● **RECORDS SHOWN**
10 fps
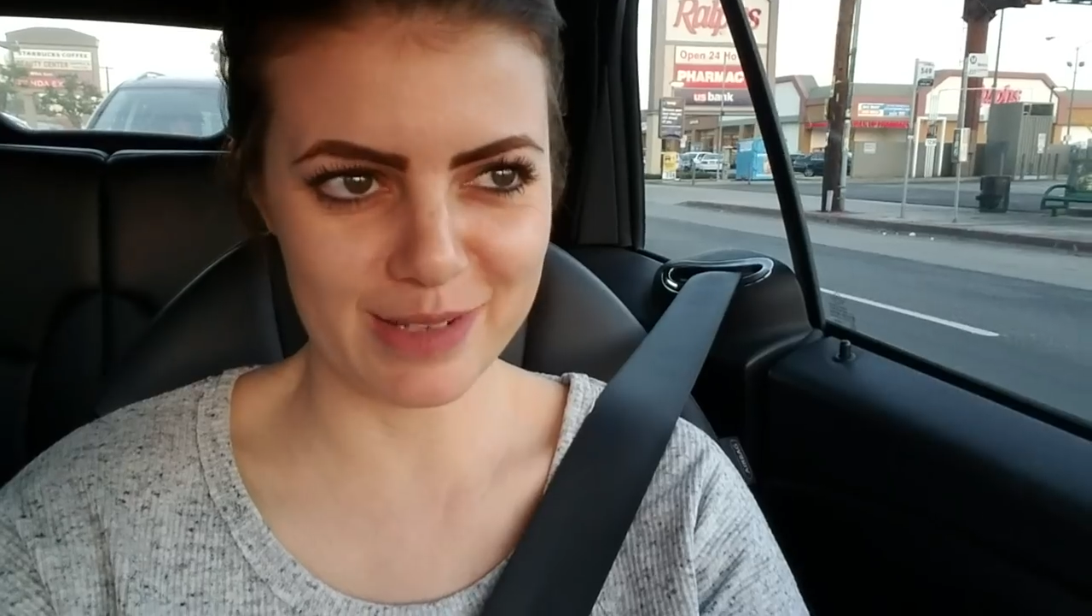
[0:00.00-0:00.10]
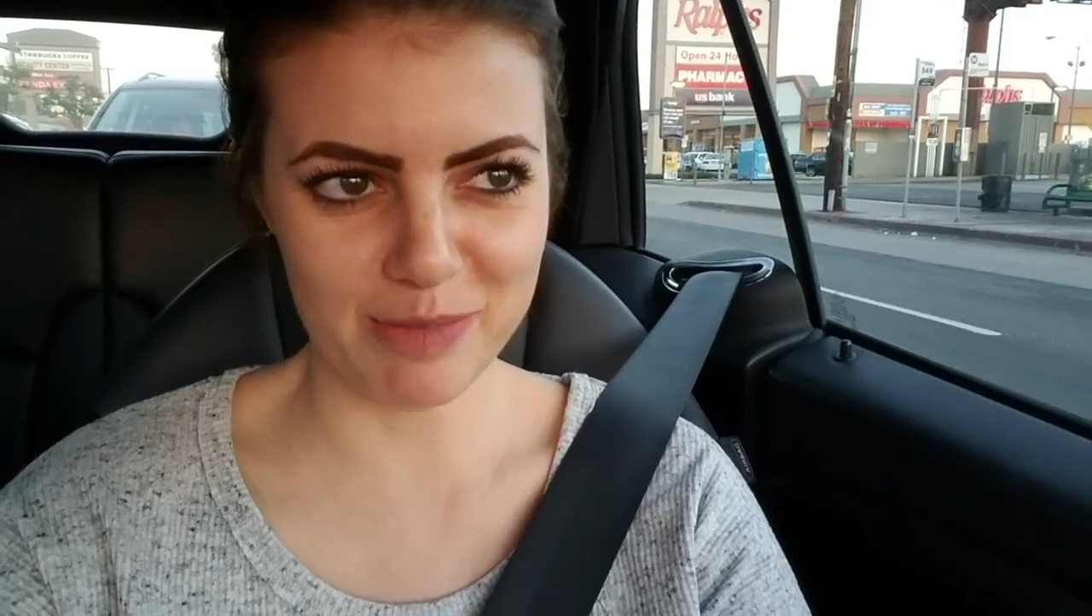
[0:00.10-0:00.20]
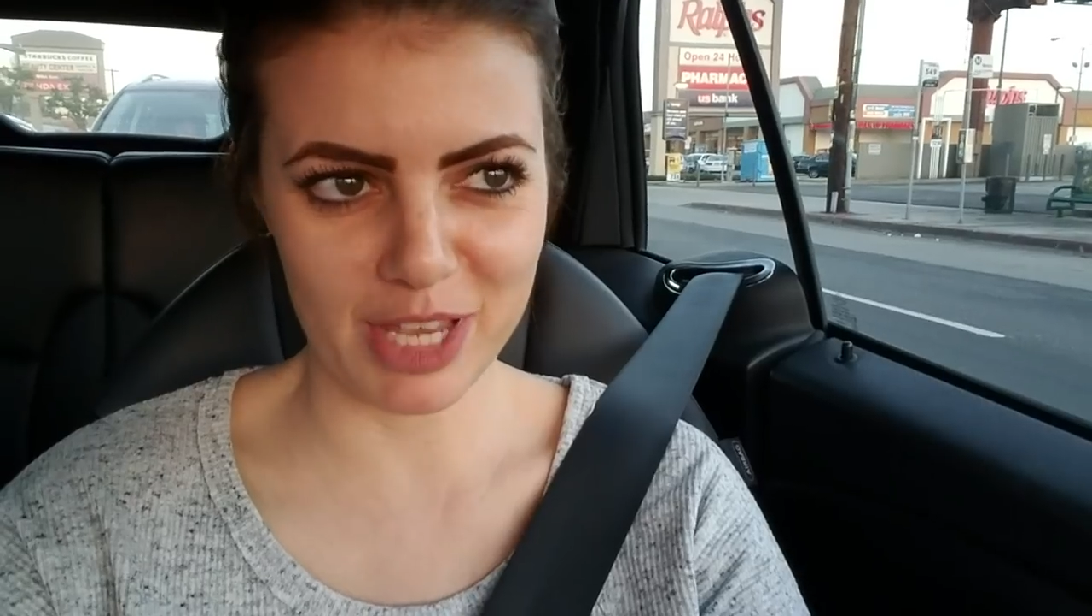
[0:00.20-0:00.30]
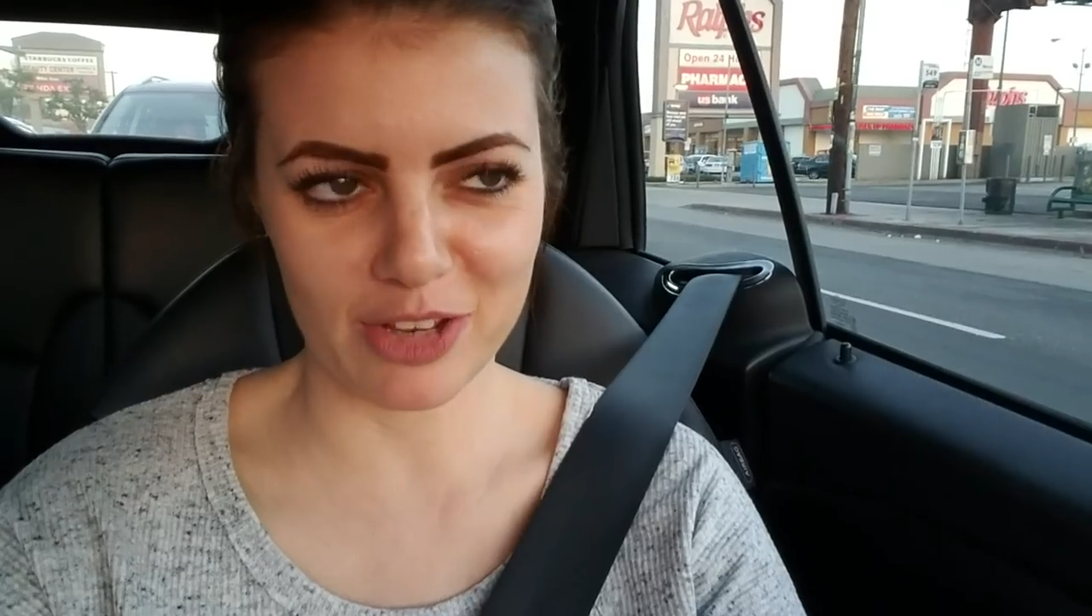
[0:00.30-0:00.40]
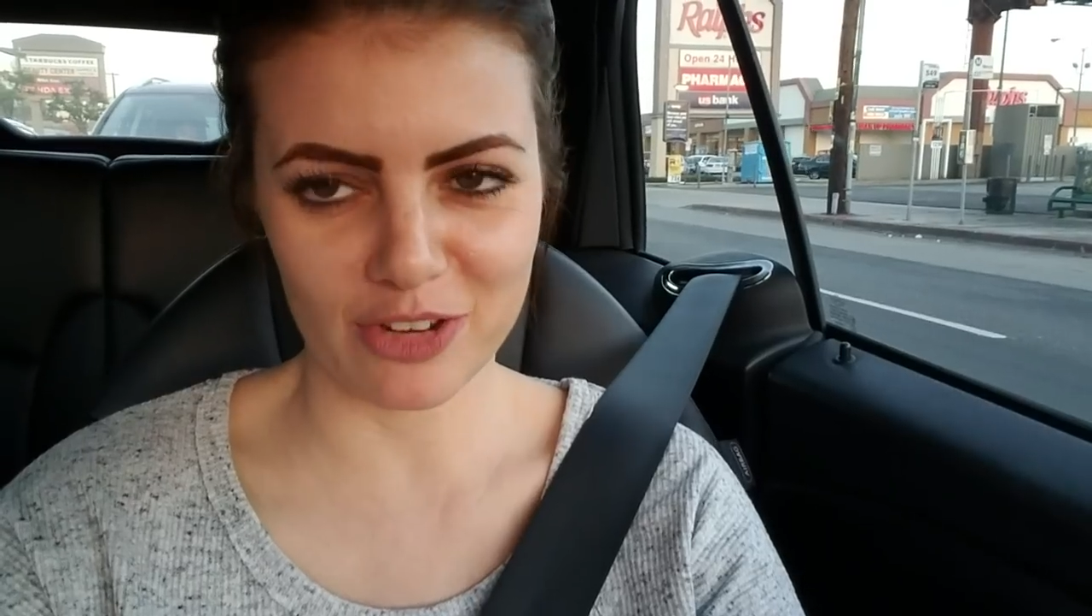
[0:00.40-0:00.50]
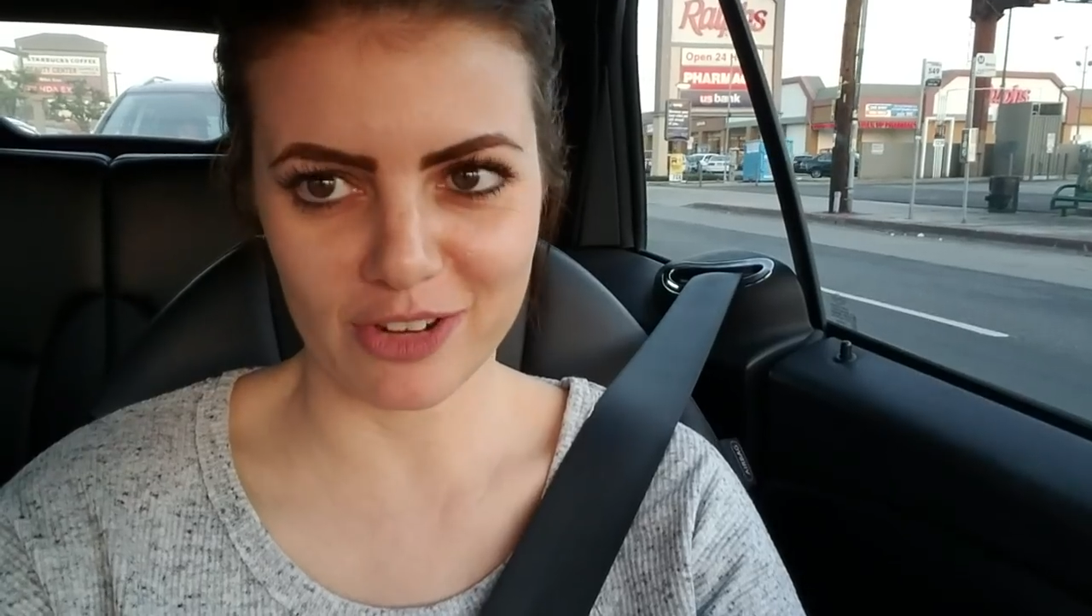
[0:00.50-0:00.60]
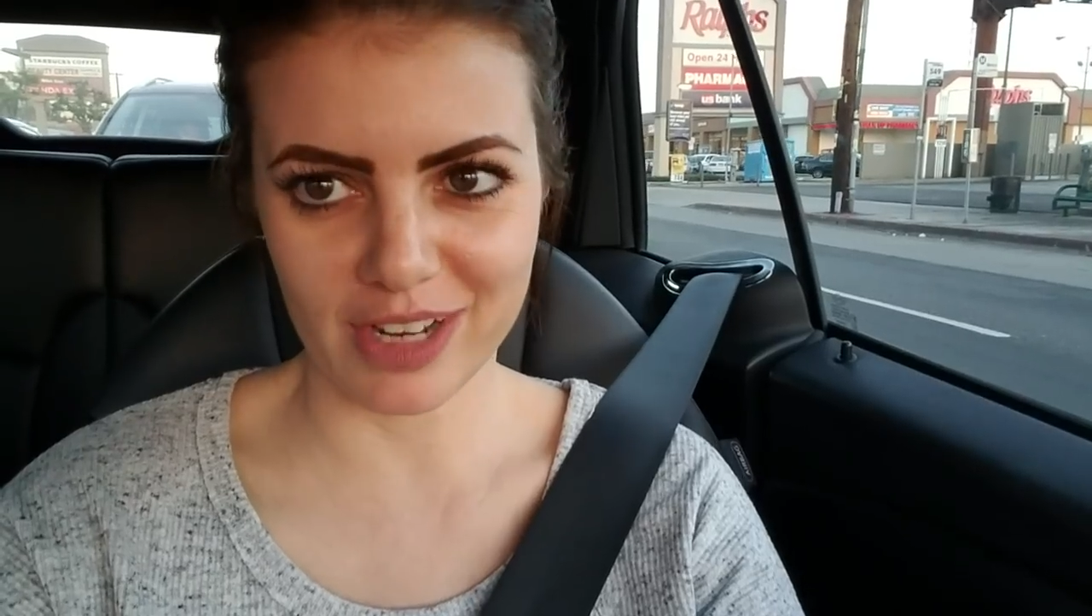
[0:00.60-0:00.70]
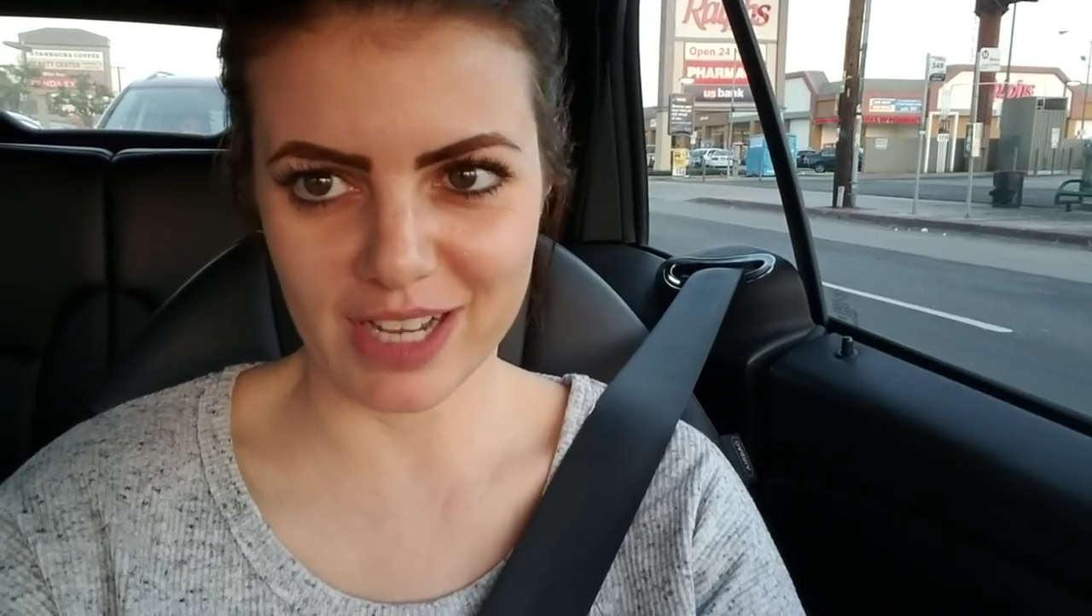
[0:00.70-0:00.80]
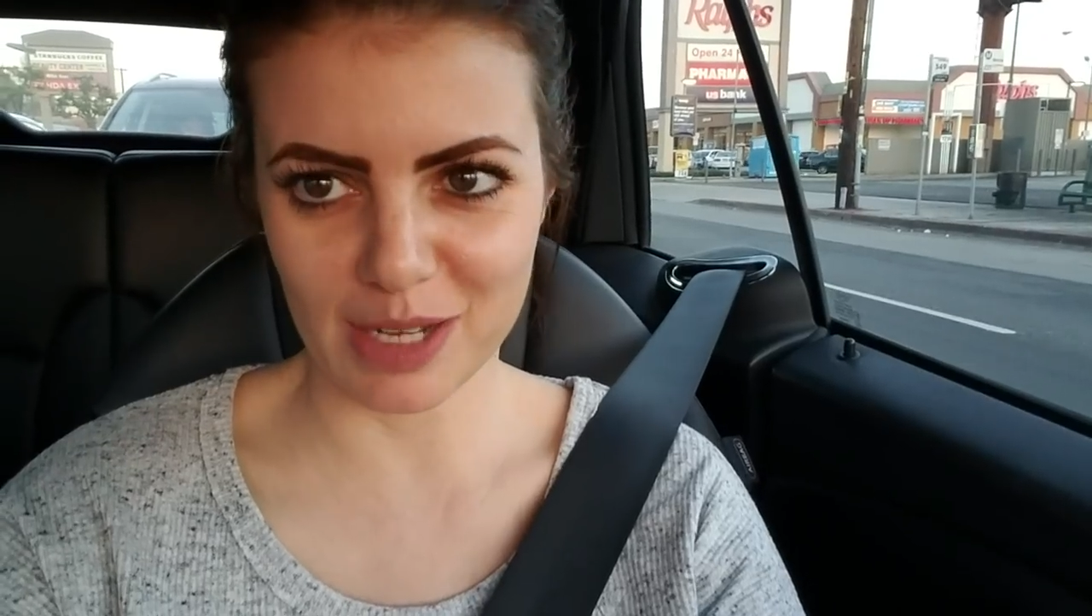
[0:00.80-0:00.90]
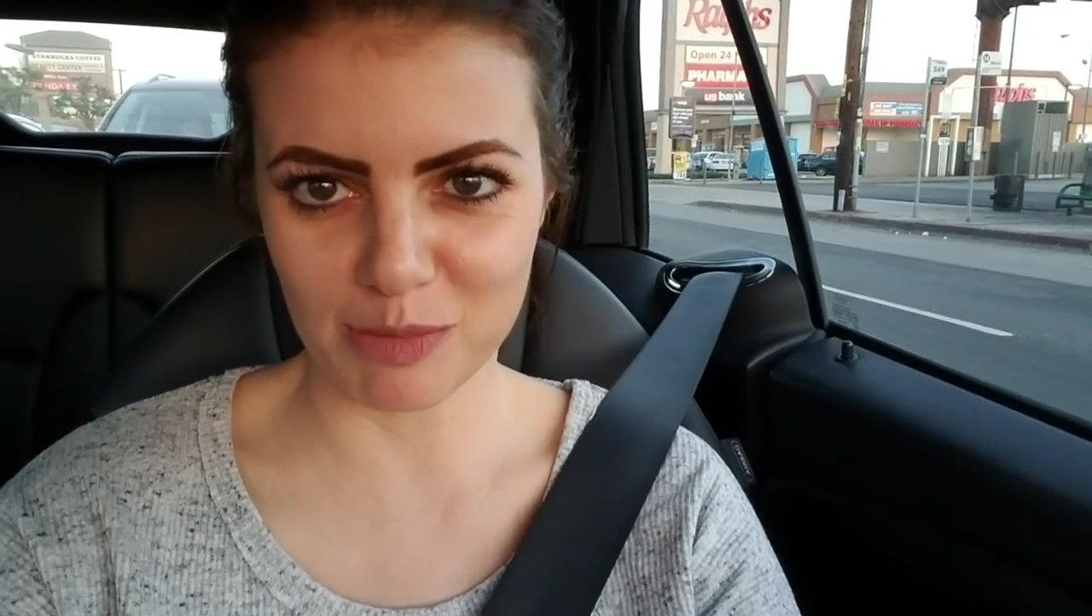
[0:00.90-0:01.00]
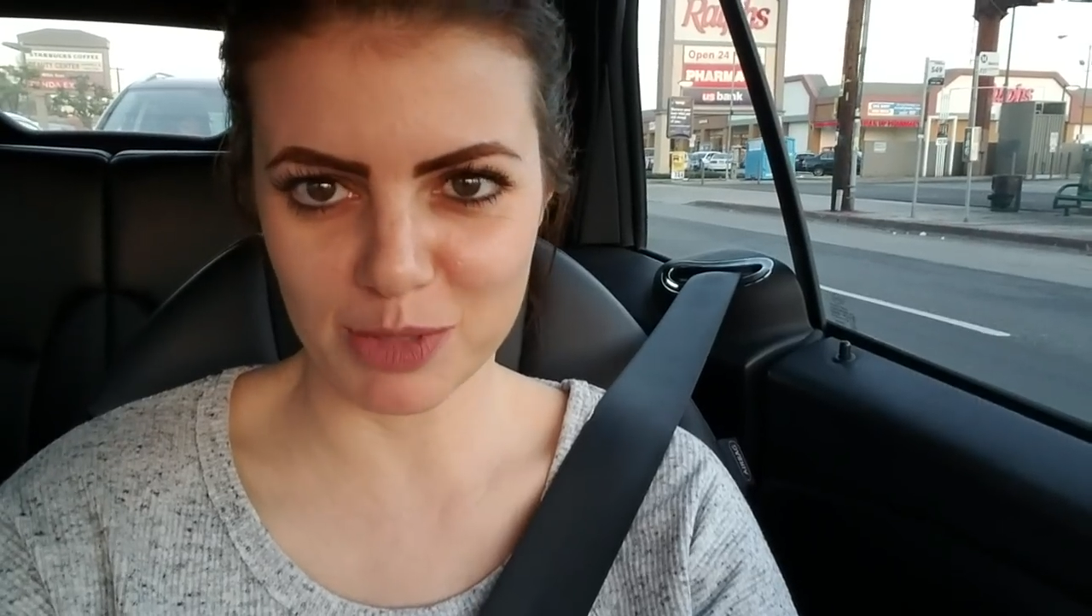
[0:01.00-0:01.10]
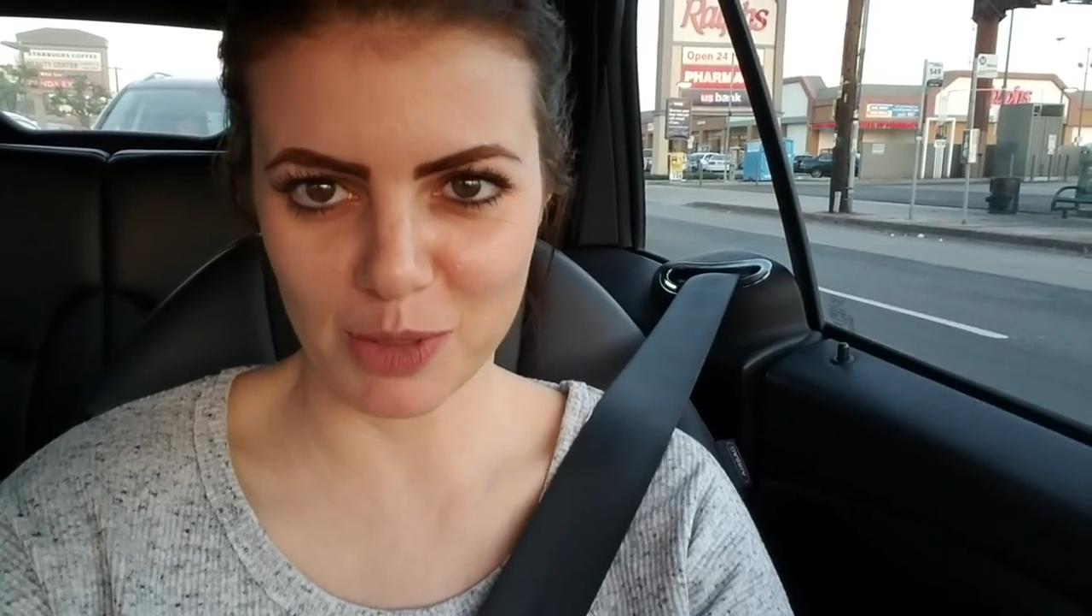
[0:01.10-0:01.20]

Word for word: to make sure he comes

● **THE TASK**
Quote every record above exactly, leaving out the pictures.

● **EXPECTED ANSWER**
10 fps
[0:00.00-0:00.10]
[0:00.10-0:00.20]
[0:00.20-0:00.30]
[0:00.30-0:00.40]
[0:00.40-0:00.50]
[0:00.50-0:00.60]
[0:00.60-0:00.70]
[0:00.70-0:00.80]
[0:00.80-0:00.90]
[0:00.90-0:01.00]
[0:01.00-0:01.10]
[0:01.10-0:01.20]

Word for word: to make sure he comes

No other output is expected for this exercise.